TREASURING a little leisure in idle August, I lie on my back at the fringe of the wood on Rivey Hill, and look up at the shimmer of light through leaves, enjoying for a moment the very thing that Coleridge glimpsed in his lime-tree bower:
Pale beneath the blaze
Hung the transparent foliage; and I watch’d
Some broad and sunny leaf, and lov’d to see
The shadow of the leaf and stem above
Dappling its sunshine!
Then the cloud comes back and it is gone; I stir my stumps and continue my walk. That little glimpse of translucence has set me in mind of this Sunday’s feast of the Transfiguration, a favourite for me. I’d climbed Linton’s little hill and had my glimpse of light, but now I contemplated that other mountain, where the sudden radiance was not just a glimpse but a vision.
I love that story, just as I love the story of Moses and the burning bush.
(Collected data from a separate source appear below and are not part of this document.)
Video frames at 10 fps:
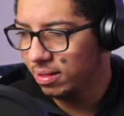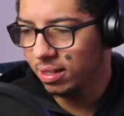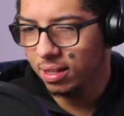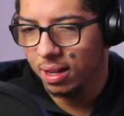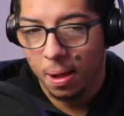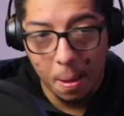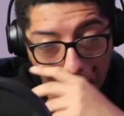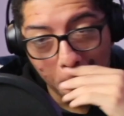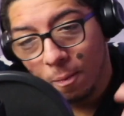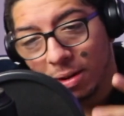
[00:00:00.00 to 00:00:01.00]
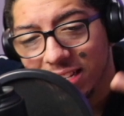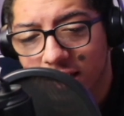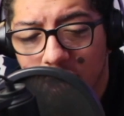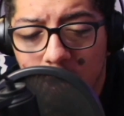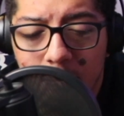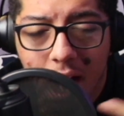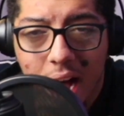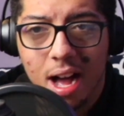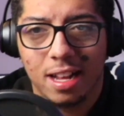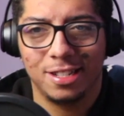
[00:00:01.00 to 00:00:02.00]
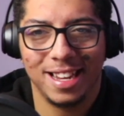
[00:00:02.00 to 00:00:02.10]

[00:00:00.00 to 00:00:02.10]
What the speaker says: Hey. Was it too much?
I like the truth they both disclose: that the divine presence does not annihilate what it meets, but transfigures and fulfils it.
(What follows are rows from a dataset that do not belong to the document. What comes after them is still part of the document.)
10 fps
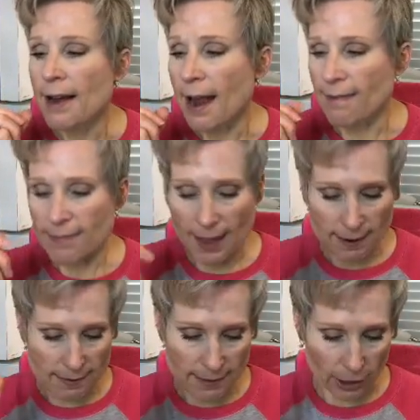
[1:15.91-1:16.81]
and
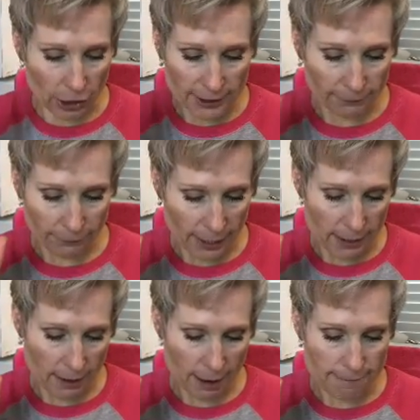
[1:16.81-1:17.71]
then there are different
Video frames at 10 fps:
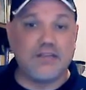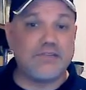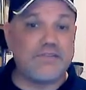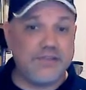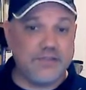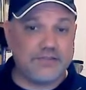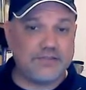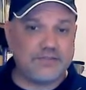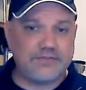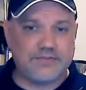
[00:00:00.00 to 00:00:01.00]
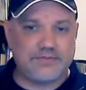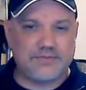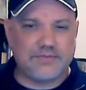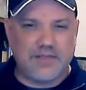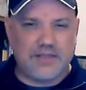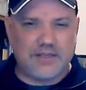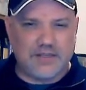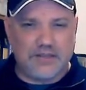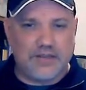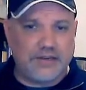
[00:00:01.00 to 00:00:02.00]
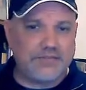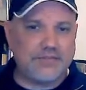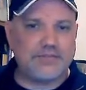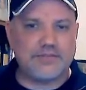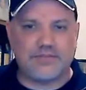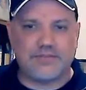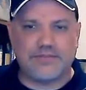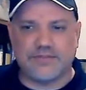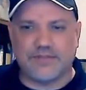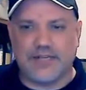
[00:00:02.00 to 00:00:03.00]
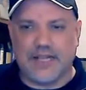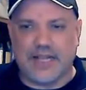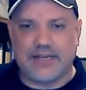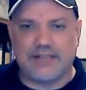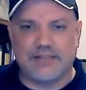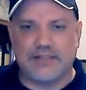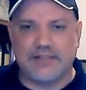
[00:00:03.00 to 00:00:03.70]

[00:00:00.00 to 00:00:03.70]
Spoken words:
to feel love for God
The bush is not consumed, but stays as true and rooted in earth as ever, though now resplendent with heaven. And Moses, who gives it new attention, and feels at last, with unshod feet, God’s holy ground, does not cease himself to be grounded or to see the common bush in front of him — only now he knows that nothing is common.
So, too, the divine nature does not do away with the ordinary body that Jesus shares with us, but on that mountain the veil is lifted and we see “Heaven in ordinary”. Somehow, I feel that the moment of the burning bush and the moment of transfiguration are the same moment: what is promised in one, “I will come down”, is fulfilled in the other. And in the gospel story, Moses is there to see it happen!
My own sonnet on the transfiguration opens with a sense of those moments in both testaments meeting:
For that one moment in and out of time
On that one mountain where all moments meet. . .
Certainly this feast is central for all painters and poets: “Earth’s crammed with heaven”, Elizabeth Barrett Browning says, “And every common bush afire with God, But only he who sees, takes off his shoes.”
It’s the painters and poets who invite us to take off our shoes and open our eyes. So Herbert urges us not to “stay . . . [our] eye” on the world’s glassy surface, but “through it pass and then the heav’n espy”.
We leave Mount Tabor with eyes newly opened:
As fresh and pure as water from a well. . .
The source of all our seeing rinsed and cleansed.
Edwin Muir’s lovely lines on the transfiguration were also in my mind when, at the end of my sonnet, I imagined the disciples, amid the darkness of Good Friday, remembering that light:
Nor can this blackened sky, this darkened scar
Eclipse that glimpse of how things really are.